## WORK TO COMPLETE
Give an exact reproduction of the lines from the one with "(187.81 s to 188.81 s)" to the final line of the entries below, both ends included, and omit the pictures.

## RECORDS SHOWN

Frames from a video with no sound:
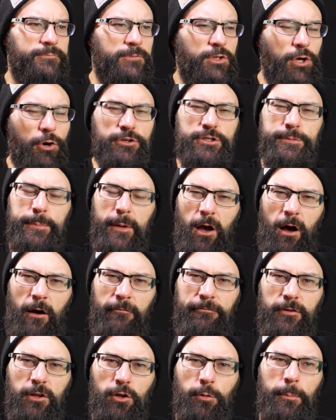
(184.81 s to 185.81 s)
turns me
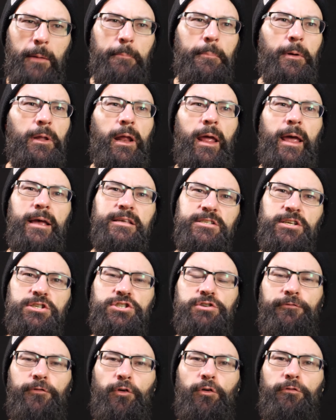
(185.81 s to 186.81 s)
off a little bit, but it has
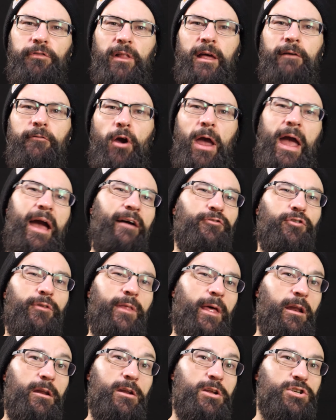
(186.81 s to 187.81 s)
such a full flavor after
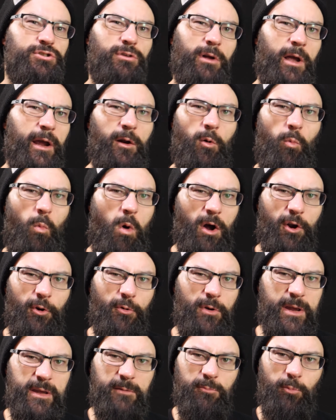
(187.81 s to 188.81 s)
that initial kind of
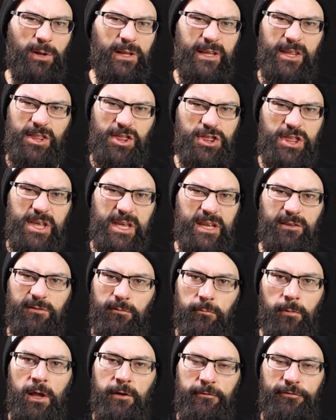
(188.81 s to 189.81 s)
watery, really
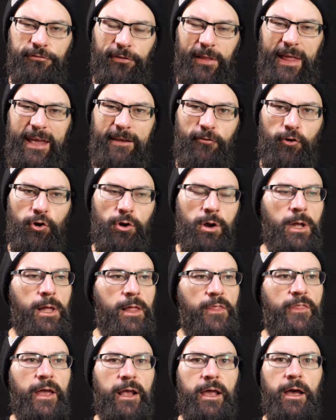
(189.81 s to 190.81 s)
thin flavor
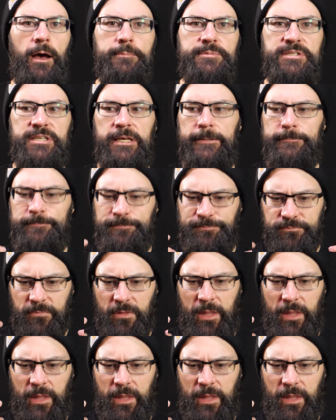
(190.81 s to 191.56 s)
that comes in,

## RESPONSE TO THE TASK
(187.81 s to 188.81 s)
that initial kind of
(188.81 s to 189.81 s)
watery, really
(189.81 s to 190.81 s)
thin flavor
(190.81 s to 191.56 s)
that comes in,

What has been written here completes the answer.